= Marion Studholme =

English soprano (1927–2016)

Marion Studholme (27 June 1927 - 6 January 2016) was an English soprano, best known for her performances with Sadler's Wells Opera Company, and as a regular performer on the popular BBC radio programme Friday Night Is Music Night.

Studholme was born in Blackpool; her parents were John Studholme, a water board engineer, and his wife Daisy. She was educated at Childwall Valley High School, and then studied under Rodolfo Mele at the Royal College of Music. After completing her studies, she joined the chorus of Sadler's Wells Opera and was soon taking leading roles, such as Lucinda in School for Fathers by Ermanno Wolf-Ferrari. She later became a teacher at the Royal College of Music.

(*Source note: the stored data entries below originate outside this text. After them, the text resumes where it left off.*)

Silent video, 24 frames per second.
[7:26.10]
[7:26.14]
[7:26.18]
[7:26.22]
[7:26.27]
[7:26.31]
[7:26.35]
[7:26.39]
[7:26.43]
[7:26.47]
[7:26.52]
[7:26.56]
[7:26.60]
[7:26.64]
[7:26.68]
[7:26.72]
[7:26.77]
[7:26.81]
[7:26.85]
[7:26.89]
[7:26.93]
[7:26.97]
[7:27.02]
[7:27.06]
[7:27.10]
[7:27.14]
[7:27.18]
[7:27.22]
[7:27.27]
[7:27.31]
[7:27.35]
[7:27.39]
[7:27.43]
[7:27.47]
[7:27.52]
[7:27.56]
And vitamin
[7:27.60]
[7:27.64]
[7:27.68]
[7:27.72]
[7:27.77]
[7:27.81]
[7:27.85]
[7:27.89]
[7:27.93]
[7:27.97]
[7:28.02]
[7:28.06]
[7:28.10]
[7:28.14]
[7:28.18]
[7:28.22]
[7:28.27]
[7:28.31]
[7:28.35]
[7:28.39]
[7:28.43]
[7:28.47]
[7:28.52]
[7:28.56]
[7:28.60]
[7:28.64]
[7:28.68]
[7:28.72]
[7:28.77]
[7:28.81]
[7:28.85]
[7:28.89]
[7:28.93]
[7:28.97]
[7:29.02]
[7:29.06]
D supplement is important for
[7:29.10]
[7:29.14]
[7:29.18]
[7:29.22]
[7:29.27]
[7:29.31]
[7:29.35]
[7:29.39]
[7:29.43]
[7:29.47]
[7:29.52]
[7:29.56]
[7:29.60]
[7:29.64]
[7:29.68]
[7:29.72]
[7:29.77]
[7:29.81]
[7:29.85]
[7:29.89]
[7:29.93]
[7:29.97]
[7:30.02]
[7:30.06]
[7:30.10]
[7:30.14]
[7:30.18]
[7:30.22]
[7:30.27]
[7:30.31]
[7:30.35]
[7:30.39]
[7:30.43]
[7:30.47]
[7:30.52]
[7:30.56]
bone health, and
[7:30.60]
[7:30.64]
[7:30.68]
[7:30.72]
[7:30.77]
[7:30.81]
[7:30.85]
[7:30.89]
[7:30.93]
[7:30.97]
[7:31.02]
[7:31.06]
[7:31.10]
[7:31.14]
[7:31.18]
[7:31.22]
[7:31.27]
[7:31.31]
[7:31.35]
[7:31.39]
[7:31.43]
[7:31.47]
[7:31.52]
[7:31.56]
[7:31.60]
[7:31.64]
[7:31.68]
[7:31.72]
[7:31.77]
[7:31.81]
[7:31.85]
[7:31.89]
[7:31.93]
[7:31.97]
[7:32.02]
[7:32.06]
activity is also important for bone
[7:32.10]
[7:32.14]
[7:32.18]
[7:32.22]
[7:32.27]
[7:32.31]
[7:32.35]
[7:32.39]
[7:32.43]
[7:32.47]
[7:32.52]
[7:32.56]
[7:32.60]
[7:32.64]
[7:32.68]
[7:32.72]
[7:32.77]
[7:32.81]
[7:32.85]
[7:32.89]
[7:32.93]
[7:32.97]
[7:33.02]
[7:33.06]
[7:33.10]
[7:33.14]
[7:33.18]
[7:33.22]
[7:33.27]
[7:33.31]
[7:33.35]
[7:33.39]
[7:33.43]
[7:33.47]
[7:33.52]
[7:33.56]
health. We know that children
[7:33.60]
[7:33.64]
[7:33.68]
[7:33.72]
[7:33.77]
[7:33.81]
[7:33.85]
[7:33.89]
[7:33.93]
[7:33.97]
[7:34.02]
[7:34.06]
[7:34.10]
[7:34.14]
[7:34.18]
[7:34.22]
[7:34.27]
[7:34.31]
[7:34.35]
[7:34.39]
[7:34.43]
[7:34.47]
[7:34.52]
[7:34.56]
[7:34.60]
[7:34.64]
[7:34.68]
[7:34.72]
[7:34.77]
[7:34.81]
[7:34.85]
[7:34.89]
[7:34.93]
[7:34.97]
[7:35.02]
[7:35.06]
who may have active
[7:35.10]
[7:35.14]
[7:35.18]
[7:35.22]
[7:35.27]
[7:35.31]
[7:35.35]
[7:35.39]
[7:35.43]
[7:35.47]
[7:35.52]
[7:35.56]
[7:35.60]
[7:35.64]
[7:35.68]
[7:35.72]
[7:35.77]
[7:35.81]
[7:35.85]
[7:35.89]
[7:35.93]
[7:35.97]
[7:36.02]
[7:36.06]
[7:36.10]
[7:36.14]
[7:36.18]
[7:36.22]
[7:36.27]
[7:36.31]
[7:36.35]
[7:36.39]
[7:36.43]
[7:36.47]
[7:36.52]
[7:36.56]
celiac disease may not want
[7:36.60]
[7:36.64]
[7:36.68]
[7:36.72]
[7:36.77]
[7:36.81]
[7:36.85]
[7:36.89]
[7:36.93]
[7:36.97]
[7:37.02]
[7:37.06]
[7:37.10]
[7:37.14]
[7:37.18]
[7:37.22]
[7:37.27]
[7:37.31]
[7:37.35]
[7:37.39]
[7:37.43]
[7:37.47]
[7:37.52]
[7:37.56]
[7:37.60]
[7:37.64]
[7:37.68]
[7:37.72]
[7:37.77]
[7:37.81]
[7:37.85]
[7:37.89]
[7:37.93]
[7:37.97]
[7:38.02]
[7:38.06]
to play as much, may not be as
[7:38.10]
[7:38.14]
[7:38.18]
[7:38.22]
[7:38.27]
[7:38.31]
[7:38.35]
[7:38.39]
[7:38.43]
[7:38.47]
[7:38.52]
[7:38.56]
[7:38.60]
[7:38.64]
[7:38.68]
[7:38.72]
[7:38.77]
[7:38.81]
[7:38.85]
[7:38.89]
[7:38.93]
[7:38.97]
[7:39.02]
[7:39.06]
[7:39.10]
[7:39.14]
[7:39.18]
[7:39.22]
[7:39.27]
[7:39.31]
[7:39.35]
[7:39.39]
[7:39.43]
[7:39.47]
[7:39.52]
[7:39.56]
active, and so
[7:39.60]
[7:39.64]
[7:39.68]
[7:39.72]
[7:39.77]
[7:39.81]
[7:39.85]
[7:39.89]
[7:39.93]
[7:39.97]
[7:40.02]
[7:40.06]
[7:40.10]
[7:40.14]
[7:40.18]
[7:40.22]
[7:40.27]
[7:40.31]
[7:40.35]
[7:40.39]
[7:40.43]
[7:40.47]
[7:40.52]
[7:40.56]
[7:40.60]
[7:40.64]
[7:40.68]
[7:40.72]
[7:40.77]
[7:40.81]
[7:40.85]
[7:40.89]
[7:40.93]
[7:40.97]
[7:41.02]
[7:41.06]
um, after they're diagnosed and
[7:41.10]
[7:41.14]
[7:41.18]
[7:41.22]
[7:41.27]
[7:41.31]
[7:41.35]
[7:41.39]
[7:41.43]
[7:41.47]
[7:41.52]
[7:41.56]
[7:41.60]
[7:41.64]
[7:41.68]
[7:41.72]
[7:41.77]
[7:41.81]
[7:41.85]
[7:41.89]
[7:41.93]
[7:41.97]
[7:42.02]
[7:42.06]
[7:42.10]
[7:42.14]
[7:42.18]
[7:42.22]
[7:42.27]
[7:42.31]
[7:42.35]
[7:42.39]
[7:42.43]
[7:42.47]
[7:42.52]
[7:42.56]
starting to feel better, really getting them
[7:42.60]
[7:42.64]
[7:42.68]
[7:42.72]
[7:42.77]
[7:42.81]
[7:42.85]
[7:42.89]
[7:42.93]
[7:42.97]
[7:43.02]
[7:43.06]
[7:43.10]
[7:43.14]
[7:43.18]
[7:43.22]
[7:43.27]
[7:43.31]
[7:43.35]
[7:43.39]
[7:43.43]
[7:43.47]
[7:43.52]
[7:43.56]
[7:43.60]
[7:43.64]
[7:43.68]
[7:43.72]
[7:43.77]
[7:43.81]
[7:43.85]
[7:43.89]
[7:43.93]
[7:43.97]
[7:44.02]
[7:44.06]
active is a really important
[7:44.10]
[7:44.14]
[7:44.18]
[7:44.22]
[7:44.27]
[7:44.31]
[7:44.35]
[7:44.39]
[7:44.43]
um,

In 1952 she married Andrew Downie, who had been a fellow student at the Royal College of Music. They performed together in several productions of Gilbert and Sullivan operettas, directed by Tyrone Guthrie. They had two sons.

Marion Studholme made few recordings. One was the 1959 Decca recording of Benjamin Britten's Peter Grimes, conducted by the composer himself, in which she sang the role of "Niece 1". Another was as Yum-Yum in The Mikado, conducted by Alexander Faris. On television she played Mabel Stanley in The Pirates of Penzance, Josephine in HMS Pinafore (1960–62) and as "Molly" in an adaptation of Die Fledermaus (1950). Her husband Andrew Downie had a long career as a television actor and died in 2009.